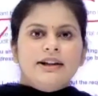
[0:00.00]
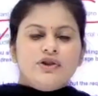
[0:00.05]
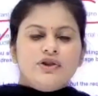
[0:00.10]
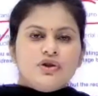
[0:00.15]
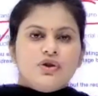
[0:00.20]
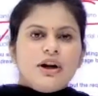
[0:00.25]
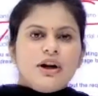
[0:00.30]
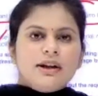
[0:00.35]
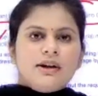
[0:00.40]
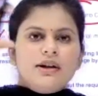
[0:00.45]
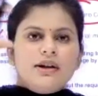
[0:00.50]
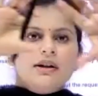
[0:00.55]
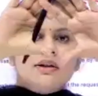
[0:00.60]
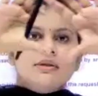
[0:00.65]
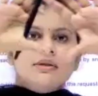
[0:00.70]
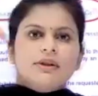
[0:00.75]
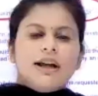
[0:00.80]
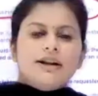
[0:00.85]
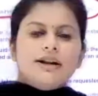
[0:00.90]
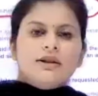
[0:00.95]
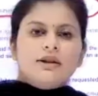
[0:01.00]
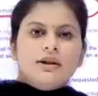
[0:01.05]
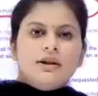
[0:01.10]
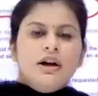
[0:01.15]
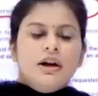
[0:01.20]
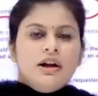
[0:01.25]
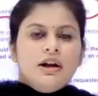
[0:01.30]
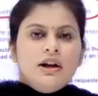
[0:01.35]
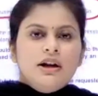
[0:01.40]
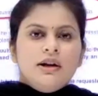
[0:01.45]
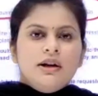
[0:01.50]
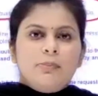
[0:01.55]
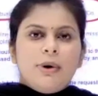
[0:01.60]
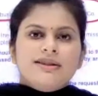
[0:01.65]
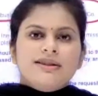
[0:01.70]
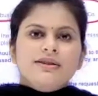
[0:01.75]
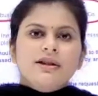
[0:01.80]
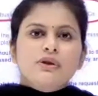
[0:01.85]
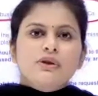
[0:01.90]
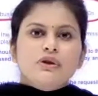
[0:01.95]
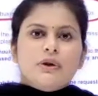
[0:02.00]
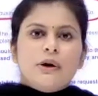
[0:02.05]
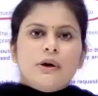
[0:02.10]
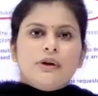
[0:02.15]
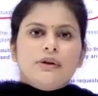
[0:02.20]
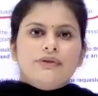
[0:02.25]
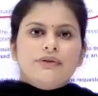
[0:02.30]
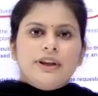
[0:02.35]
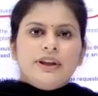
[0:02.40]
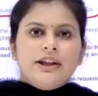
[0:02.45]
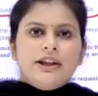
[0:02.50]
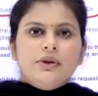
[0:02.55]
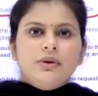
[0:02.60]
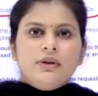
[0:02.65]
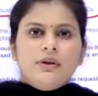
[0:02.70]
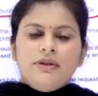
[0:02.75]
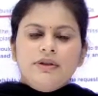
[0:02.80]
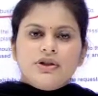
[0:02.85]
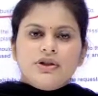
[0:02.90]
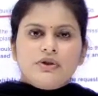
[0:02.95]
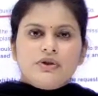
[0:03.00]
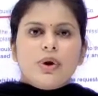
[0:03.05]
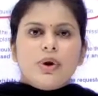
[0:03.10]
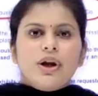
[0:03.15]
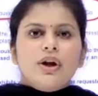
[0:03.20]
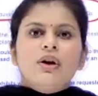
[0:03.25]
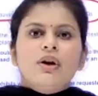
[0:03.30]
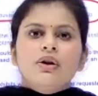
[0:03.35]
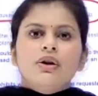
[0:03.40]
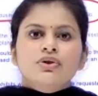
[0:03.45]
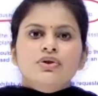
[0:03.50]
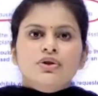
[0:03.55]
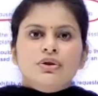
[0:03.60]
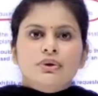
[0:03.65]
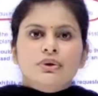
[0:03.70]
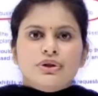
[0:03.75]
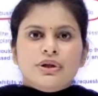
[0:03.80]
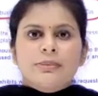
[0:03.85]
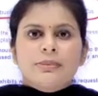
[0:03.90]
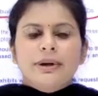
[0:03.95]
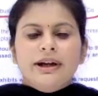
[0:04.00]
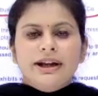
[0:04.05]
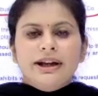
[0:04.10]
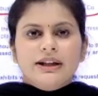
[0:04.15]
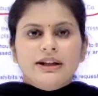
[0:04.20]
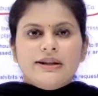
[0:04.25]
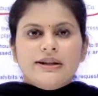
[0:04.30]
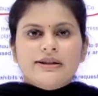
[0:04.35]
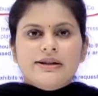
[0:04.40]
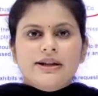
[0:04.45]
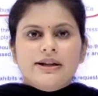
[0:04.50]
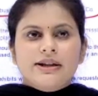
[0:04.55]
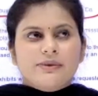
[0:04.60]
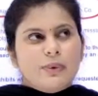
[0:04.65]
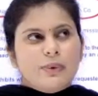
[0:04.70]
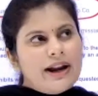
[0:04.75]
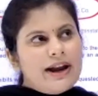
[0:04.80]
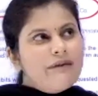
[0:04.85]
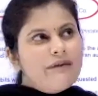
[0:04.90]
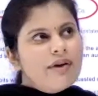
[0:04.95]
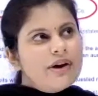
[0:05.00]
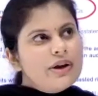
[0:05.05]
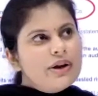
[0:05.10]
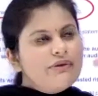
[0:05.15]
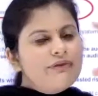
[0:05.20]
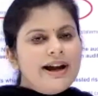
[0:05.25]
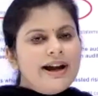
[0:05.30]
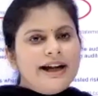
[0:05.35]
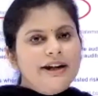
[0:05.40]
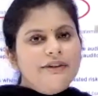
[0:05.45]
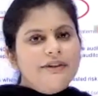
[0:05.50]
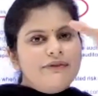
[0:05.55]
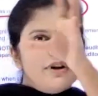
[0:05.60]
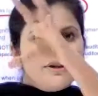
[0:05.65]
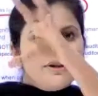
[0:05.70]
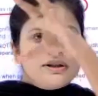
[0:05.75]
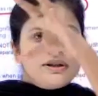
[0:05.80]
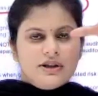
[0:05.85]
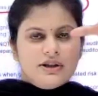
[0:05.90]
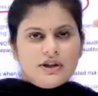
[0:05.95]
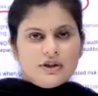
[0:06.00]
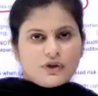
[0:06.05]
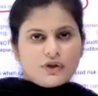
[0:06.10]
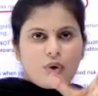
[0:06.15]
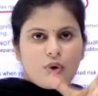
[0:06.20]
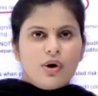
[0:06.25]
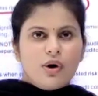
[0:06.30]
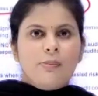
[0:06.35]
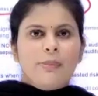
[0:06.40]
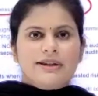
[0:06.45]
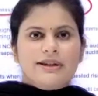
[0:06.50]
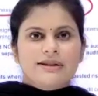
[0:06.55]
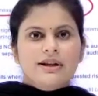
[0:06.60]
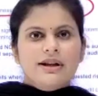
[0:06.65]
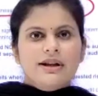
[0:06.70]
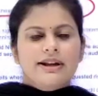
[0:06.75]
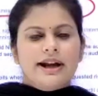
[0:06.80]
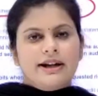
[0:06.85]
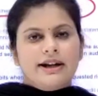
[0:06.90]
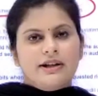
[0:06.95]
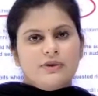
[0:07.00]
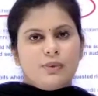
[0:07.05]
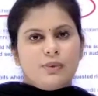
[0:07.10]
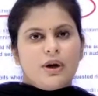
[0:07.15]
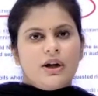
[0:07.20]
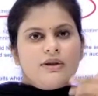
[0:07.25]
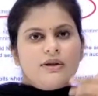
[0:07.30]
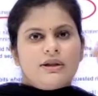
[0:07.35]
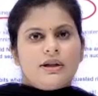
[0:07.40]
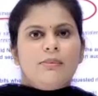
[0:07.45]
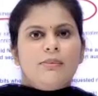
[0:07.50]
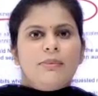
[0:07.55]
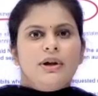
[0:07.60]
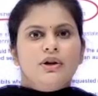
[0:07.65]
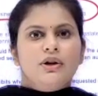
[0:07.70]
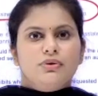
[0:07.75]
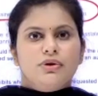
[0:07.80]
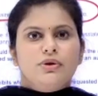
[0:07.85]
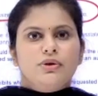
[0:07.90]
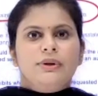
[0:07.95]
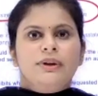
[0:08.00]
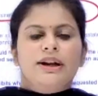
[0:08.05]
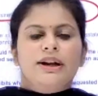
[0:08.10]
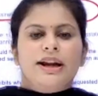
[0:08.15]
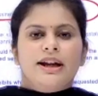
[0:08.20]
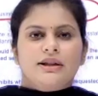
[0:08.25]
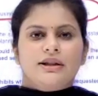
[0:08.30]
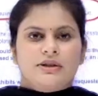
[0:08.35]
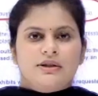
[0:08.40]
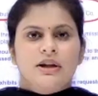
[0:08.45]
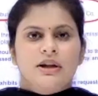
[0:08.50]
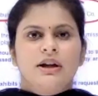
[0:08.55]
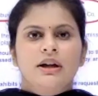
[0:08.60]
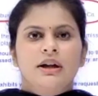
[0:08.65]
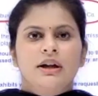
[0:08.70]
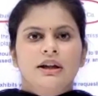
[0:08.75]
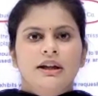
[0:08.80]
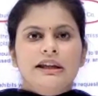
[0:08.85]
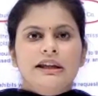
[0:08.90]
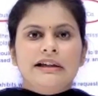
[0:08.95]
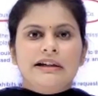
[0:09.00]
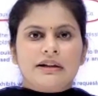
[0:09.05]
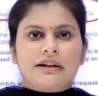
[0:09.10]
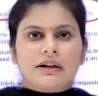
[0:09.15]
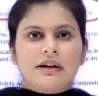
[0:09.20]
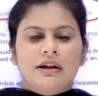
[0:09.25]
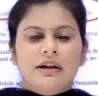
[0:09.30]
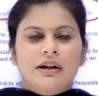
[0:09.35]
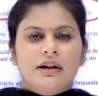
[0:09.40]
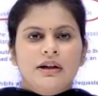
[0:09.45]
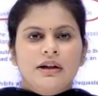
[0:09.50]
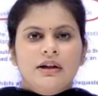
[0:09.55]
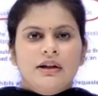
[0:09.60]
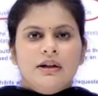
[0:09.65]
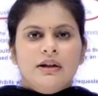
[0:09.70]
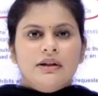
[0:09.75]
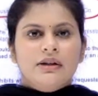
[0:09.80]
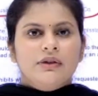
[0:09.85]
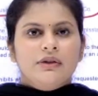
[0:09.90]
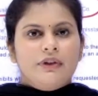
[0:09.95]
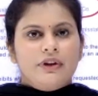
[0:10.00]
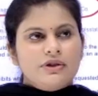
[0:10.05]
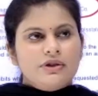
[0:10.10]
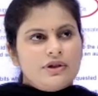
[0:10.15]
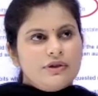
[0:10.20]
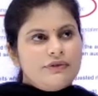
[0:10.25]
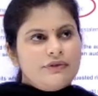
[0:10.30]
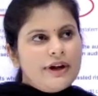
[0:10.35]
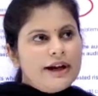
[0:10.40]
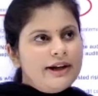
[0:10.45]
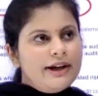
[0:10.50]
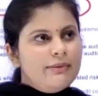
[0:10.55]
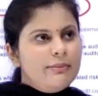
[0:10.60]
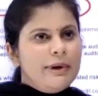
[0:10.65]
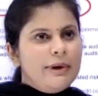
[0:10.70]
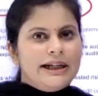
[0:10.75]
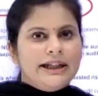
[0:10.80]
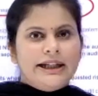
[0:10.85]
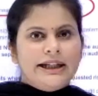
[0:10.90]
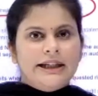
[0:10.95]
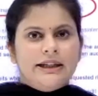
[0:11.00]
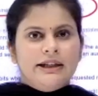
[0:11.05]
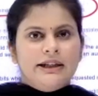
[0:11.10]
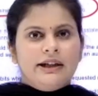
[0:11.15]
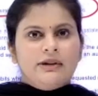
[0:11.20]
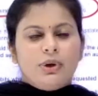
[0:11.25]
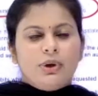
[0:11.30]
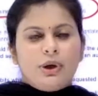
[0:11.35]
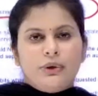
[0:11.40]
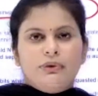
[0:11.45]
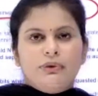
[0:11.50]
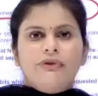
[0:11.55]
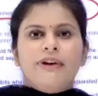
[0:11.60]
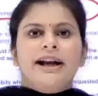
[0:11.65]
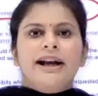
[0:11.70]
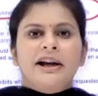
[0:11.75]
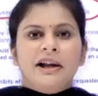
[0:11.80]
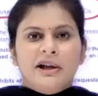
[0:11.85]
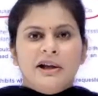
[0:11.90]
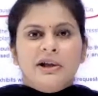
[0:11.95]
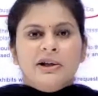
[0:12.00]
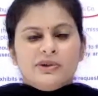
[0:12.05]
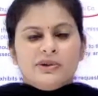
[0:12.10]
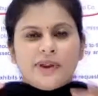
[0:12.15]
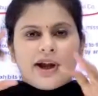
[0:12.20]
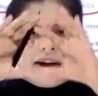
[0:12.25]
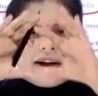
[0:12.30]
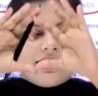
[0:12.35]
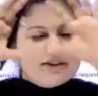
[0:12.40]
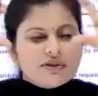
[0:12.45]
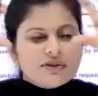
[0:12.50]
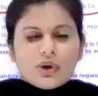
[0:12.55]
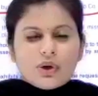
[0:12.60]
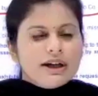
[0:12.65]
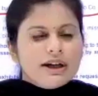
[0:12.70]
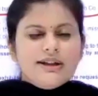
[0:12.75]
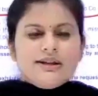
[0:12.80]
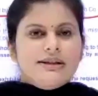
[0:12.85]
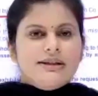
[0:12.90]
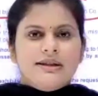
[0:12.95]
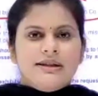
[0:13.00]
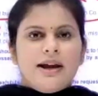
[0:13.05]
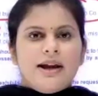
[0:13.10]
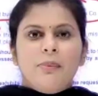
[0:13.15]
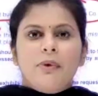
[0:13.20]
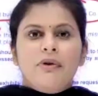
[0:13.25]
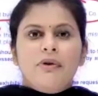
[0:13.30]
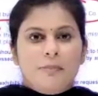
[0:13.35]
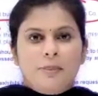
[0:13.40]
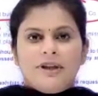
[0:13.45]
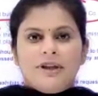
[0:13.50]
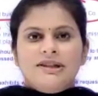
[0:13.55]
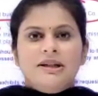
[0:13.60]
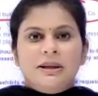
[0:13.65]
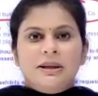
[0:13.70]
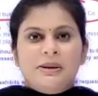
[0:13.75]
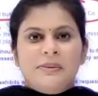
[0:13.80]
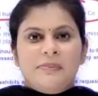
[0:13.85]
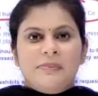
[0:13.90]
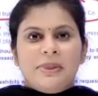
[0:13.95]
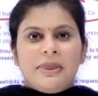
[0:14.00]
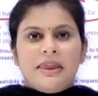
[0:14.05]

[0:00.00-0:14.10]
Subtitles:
It's not that puzzle sort of thing, which is going on social media these days. Whatever you find first in this whole puzzle, that is what is coming to you in the next year. So first you find money here, what you find. So that is not this type of puzzle.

EXERCISE AIM » No picture belongs in the answer, but every word of the records above does, exactly as given.

RESULT »
[0:00.00]
[0:00.05]
[0:00.10]
[0:00.15]
[0:00.20]
[0:00.25]
[0:00.30]
[0:00.35]
[0:00.40]
[0:00.45]
[0:00.50]
[0:00.55]
[0:00.60]
[0:00.65]
[0:00.70]
[0:00.75]
[0:00.80]
[0:00.85]
[0:00.90]
[0:00.95]
[0:01.00]
[0:01.05]
[0:01.10]
[0:01.15]
[0:01.20]
[0:01.25]
[0:01.30]
[0:01.35]
[0:01.40]
[0:01.45]
[0:01.50]
[0:01.55]
[0:01.60]
[0:01.65]
[0:01.70]
[0:01.75]
[0:01.80]
[0:01.85]
[0:01.90]
[0:01.95]
[0:02.00]
[0:02.05]
[0:02.10]
[0:02.15]
[0:02.20]
[0:02.25]
[0:02.30]
[0:02.35]
[0:02.40]
[0:02.45]
[0:02.50]
[0:02.55]
[0:02.60]
[0:02.65]
[0:02.70]
[0:02.75]
[0:02.80]
[0:02.85]
[0:02.90]
[0:02.95]
[0:03.00]
[0:03.05]
[0:03.10]
[0:03.15]
[0:03.20]
[0:03.25]
[0:03.30]
[0:03.35]
[0:03.40]
[0:03.45]
[0:03.50]
[0:03.55]
[0:03.60]
[0:03.65]
[0:03.70]
[0:03.75]
[0:03.80]
[0:03.85]
[0:03.90]
[0:03.95]
[0:04.00]
[0:04.05]
[0:04.10]
[0:04.15]
[0:04.20]
[0:04.25]
[0:04.30]
[0:04.35]
[0:04.40]
[0:04.45]
[0:04.50]
[0:04.55]
[0:04.60]
[0:04.65]
[0:04.70]
[0:04.75]
[0:04.80]
[0:04.85]
[0:04.90]
[0:04.95]
[0:05.00]
[0:05.05]
[0:05.10]
[0:05.15]
[0:05.20]
[0:05.25]
[0:05.30]
[0:05.35]
[0:05.40]
[0:05.45]
[0:05.50]
[0:05.55]
[0:05.60]
[0:05.65]
[0:05.70]
[0:05.75]
[0:05.80]
[0:05.85]
[0:05.90]
[0:05.95]
[0:06.00]
[0:06.05]
[0:06.10]
[0:06.15]
[0:06.20]
[0:06.25]
[0:06.30]
[0:06.35]
[0:06.40]
[0:06.45]
[0:06.50]
[0:06.55]
[0:06.60]
[0:06.65]
[0:06.70]
[0:06.75]
[0:06.80]
[0:06.85]
[0:06.90]
[0:06.95]
[0:07.00]
[0:07.05]
[0:07.10]
[0:07.15]
[0:07.20]
[0:07.25]
[0:07.30]
[0:07.35]
[0:07.40]
[0:07.45]
[0:07.50]
[0:07.55]
[0:07.60]
[0:07.65]
[0:07.70]
[0:07.75]
[0:07.80]
[0:07.85]
[0:07.90]
[0:07.95]
[0:08.00]
[0:08.05]
[0:08.10]
[0:08.15]
[0:08.20]
[0:08.25]
[0:08.30]
[0:08.35]
[0:08.40]
[0:08.45]
[0:08.50]
[0:08.55]
[0:08.60]
[0:08.65]
[0:08.70]
[0:08.75]
[0:08.80]
[0:08.85]
[0:08.90]
[0:08.95]
[0:09.00]
[0:09.05]
[0:09.10]
[0:09.15]
[0:09.20]
[0:09.25]
[0:09.30]
[0:09.35]
[0:09.40]
[0:09.45]
[0:09.50]
[0:09.55]
[0:09.60]
[0:09.65]
[0:09.70]
[0:09.75]
[0:09.80]
[0:09.85]
[0:09.90]
[0:09.95]
[0:10.00]
[0:10.05]
[0:10.10]
[0:10.15]
[0:10.20]
[0:10.25]
[0:10.30]
[0:10.35]
[0:10.40]
[0:10.45]
[0:10.50]
[0:10.55]
[0:10.60]
[0:10.65]
[0:10.70]
[0:10.75]
[0:10.80]
[0:10.85]
[0:10.90]
[0:10.95]
[0:11.00]
[0:11.05]
[0:11.10]
[0:11.15]
[0:11.20]
[0:11.25]
[0:11.30]
[0:11.35]
[0:11.40]
[0:11.45]
[0:11.50]
[0:11.55]
[0:11.60]
[0:11.65]
[0:11.70]
[0:11.75]
[0:11.80]
[0:11.85]
[0:11.90]
[0:11.95]
[0:12.00]
[0:12.05]
[0:12.10]
[0:12.15]
[0:12.20]
[0:12.25]
[0:12.30]
[0:12.35]
[0:12.40]
[0:12.45]
[0:12.50]
[0:12.55]
[0:12.60]
[0:12.65]
[0:12.70]
[0:12.75]
[0:12.80]
[0:12.85]
[0:12.90]
[0:12.95]
[0:13.00]
[0:13.05]
[0:13.10]
[0:13.15]
[0:13.20]
[0:13.25]
[0:13.30]
[0:13.35]
[0:13.40]
[0:13.45]
[0:13.50]
[0:13.55]
[0:13.60]
[0:13.65]
[0:13.70]
[0:13.75]
[0:13.80]
[0:13.85]
[0:13.90]
[0:13.95]
[0:14.00]
[0:14.05]

[0:00.00-0:14.10]
Subtitles:
It's not that puzzle sort of thing, which is going on social media these days. Whatever you find first in this whole puzzle, that is what is coming to you in the next year. So first you find money here, what you find. So that is not this type of puzzle.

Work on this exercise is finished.